» What the exercise asks:
Print the whole listing exactly as it appears, but skip the pictures.

- - - - - - -

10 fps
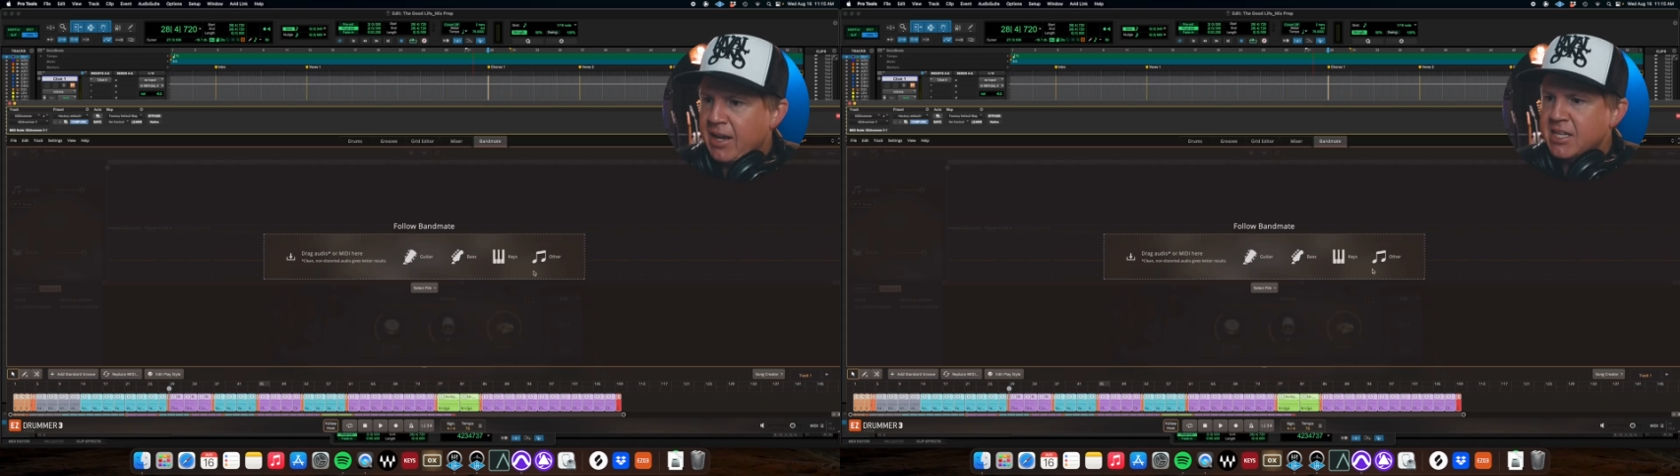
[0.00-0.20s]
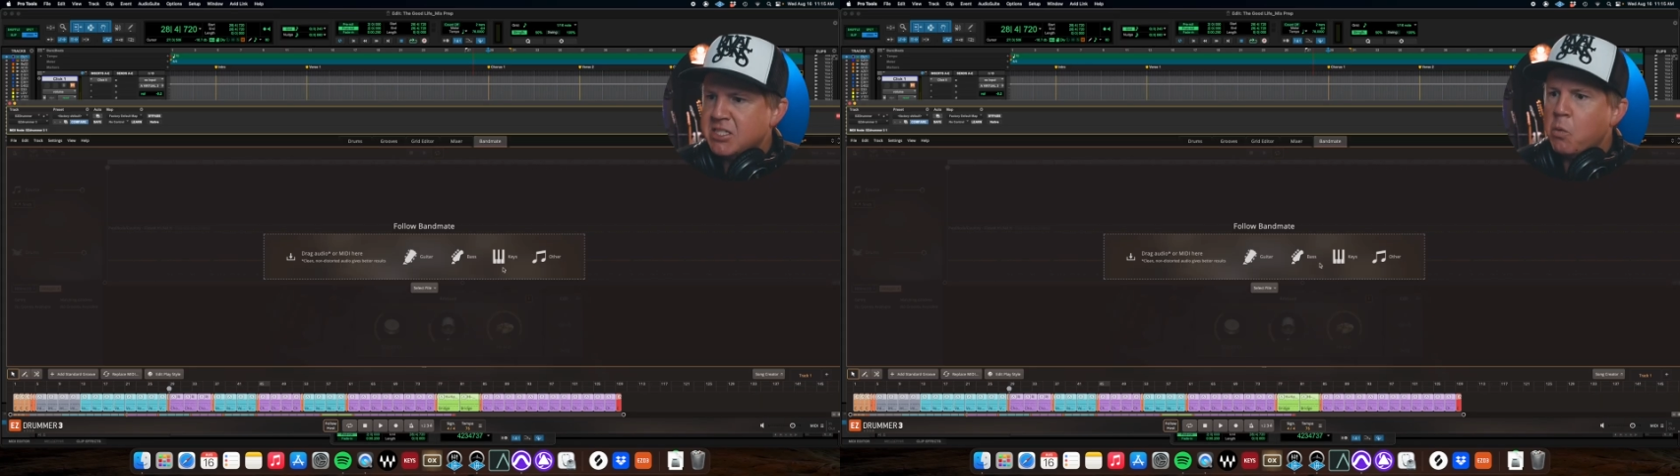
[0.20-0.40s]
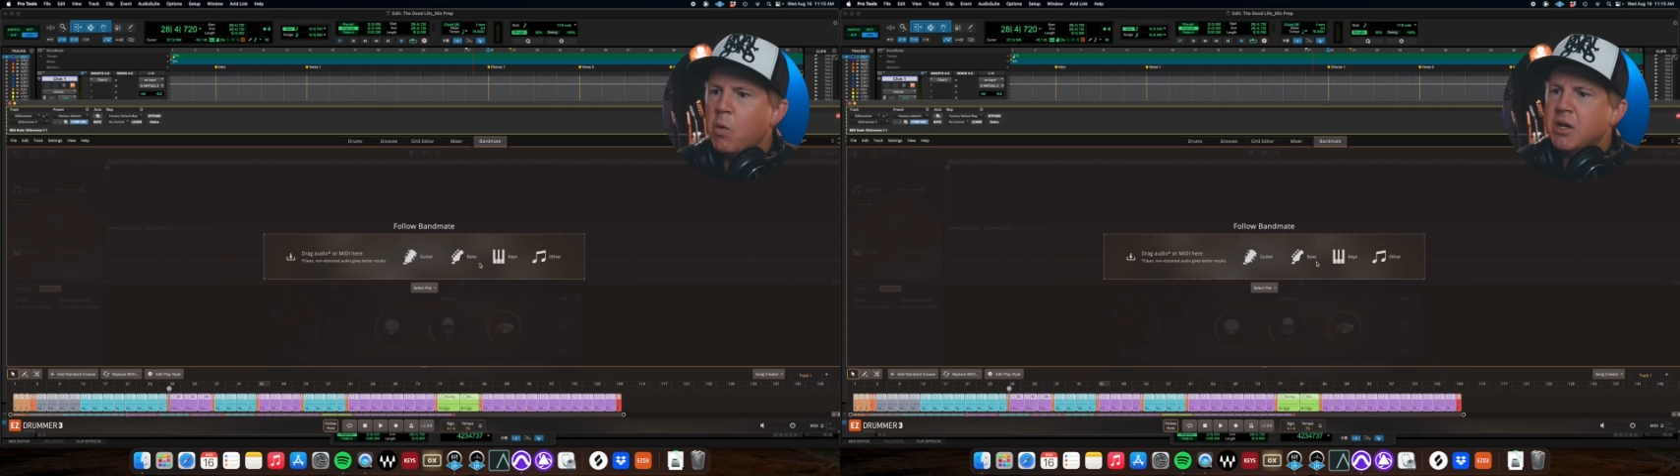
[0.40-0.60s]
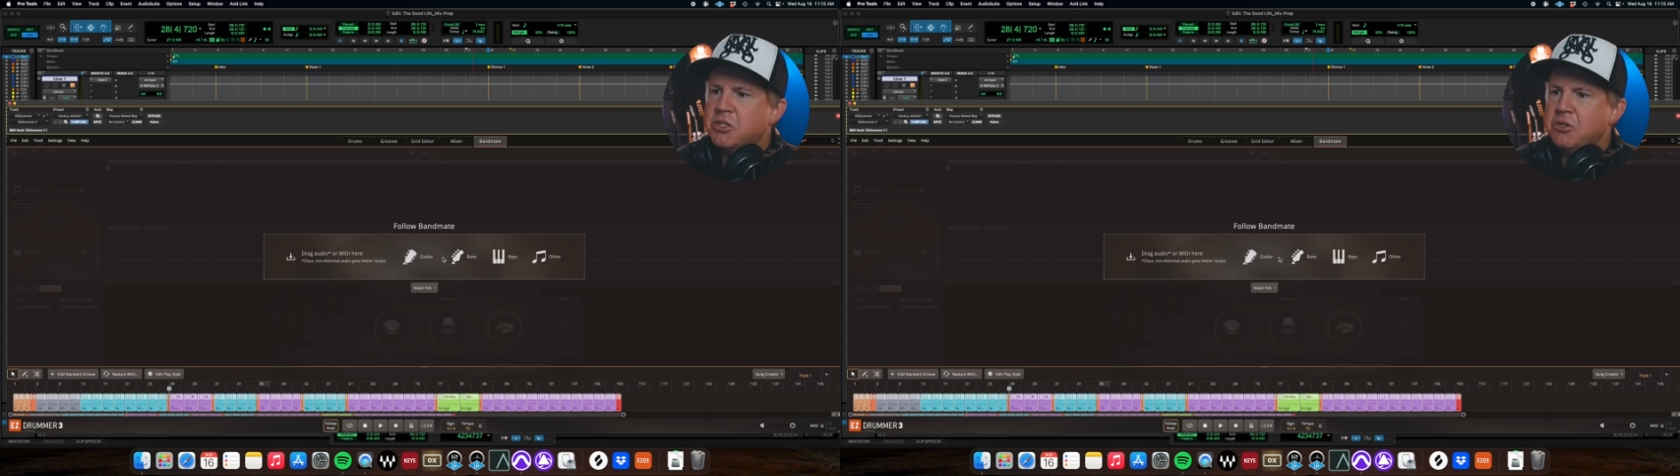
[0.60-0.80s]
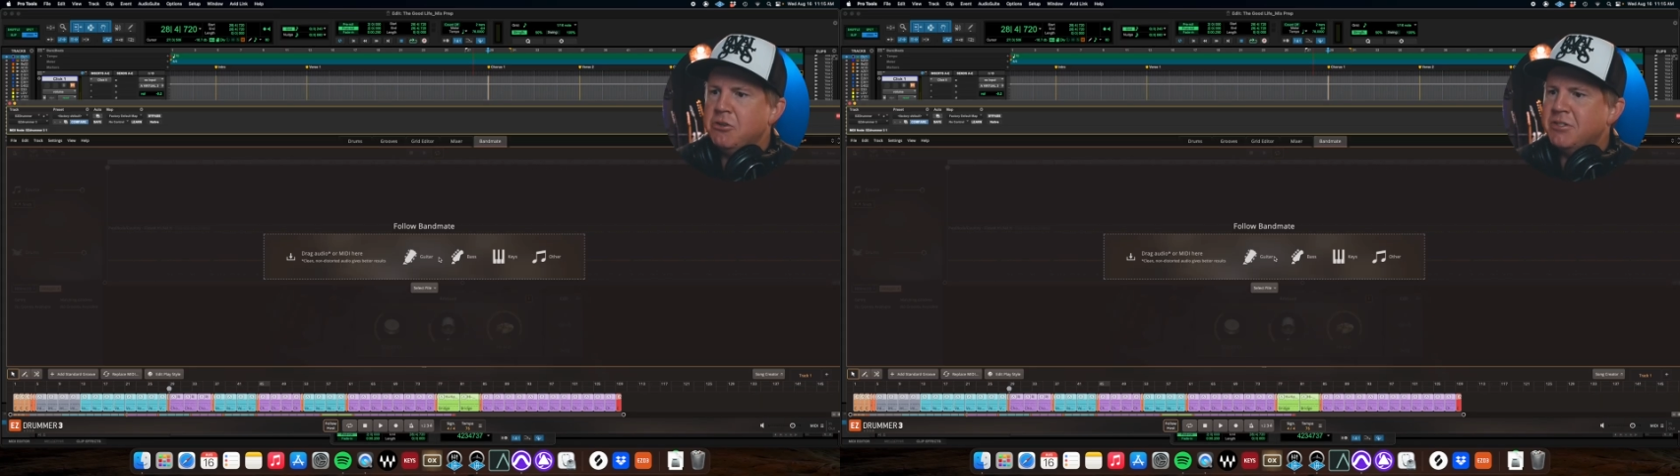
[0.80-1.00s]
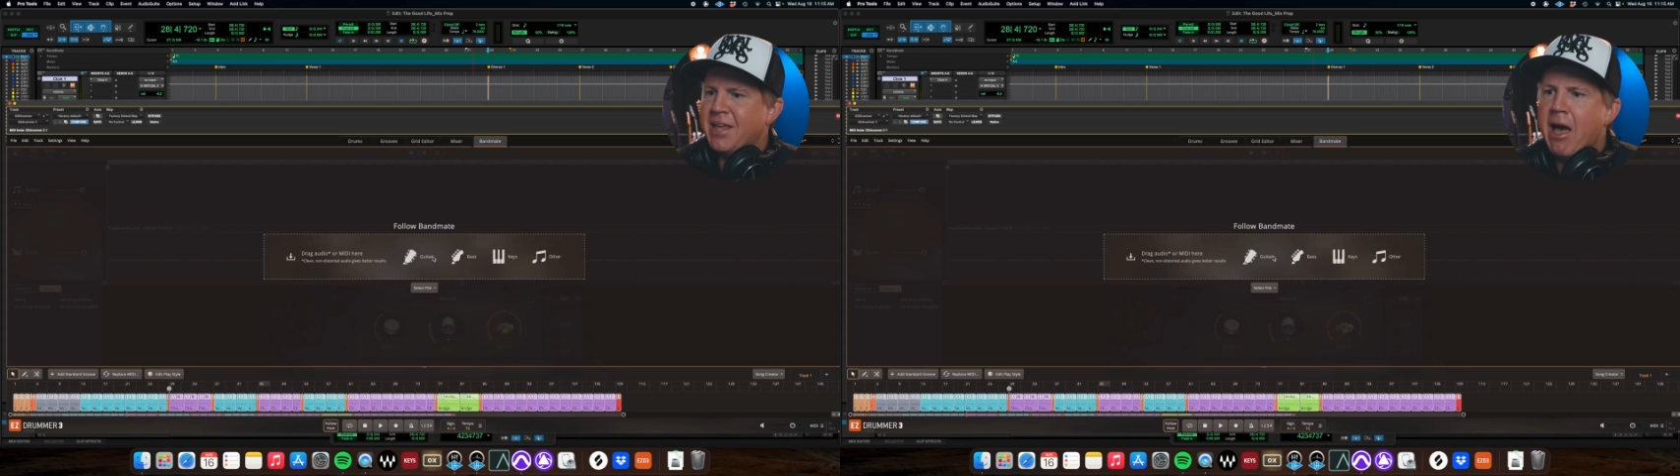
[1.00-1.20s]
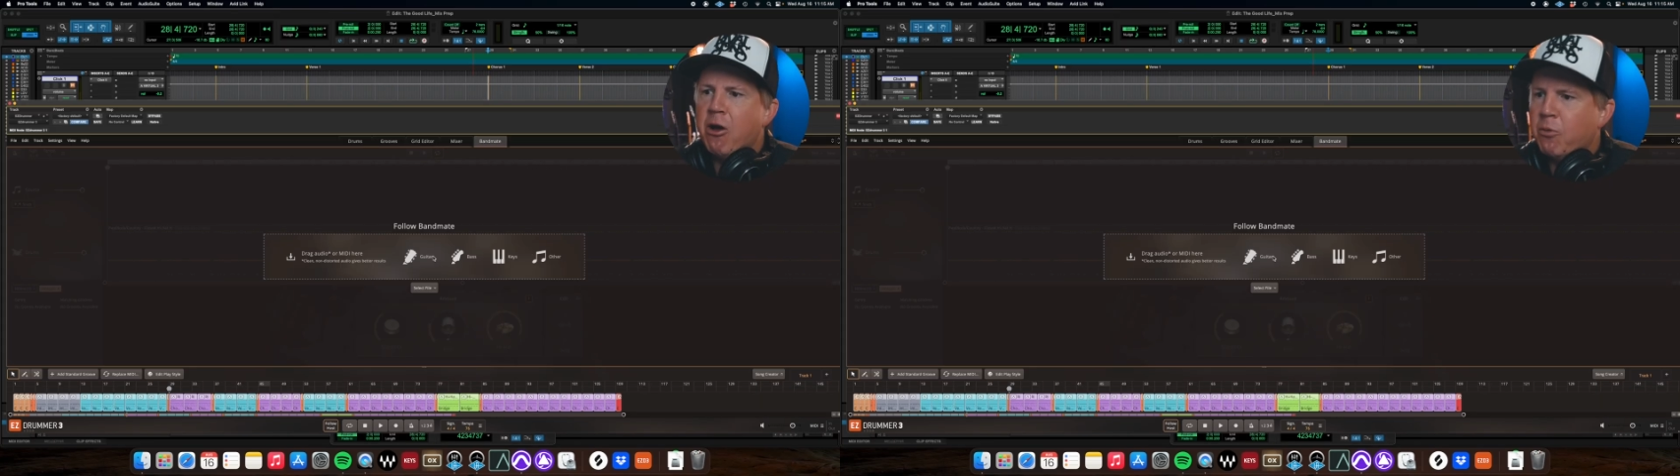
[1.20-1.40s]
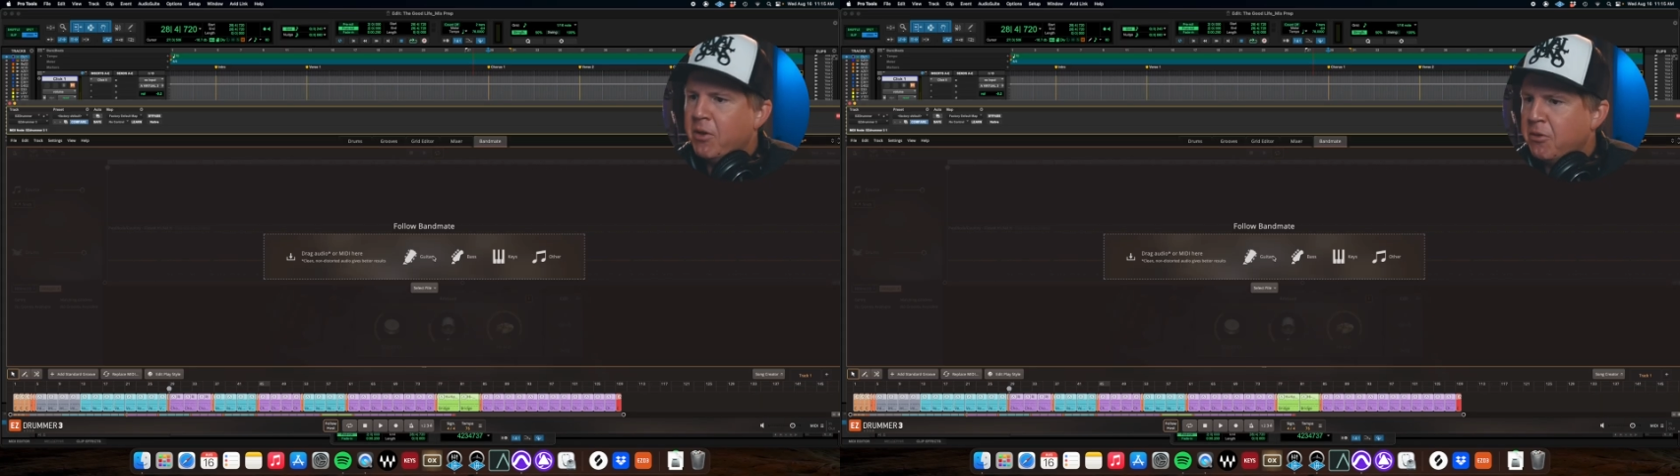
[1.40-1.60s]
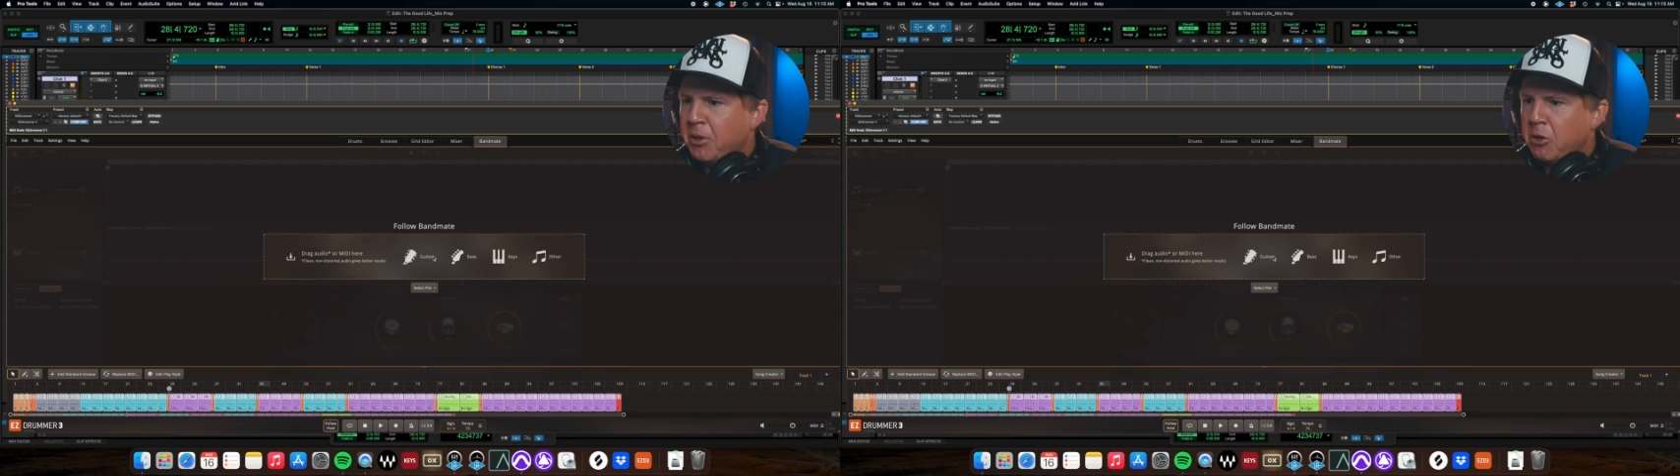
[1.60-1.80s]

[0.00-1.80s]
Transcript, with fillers: and it's going to use the algorithm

- - - - - - -

» Result below:
10 fps
[0.00-0.20s]
[0.20-0.40s]
[0.40-0.60s]
[0.60-0.80s]
[0.80-1.00s]
[1.00-1.20s]
[1.20-1.40s]
[1.40-1.60s]
[1.60-1.80s]

[0.00-1.80s]
Transcript, with fillers: and it's going to use the algorithm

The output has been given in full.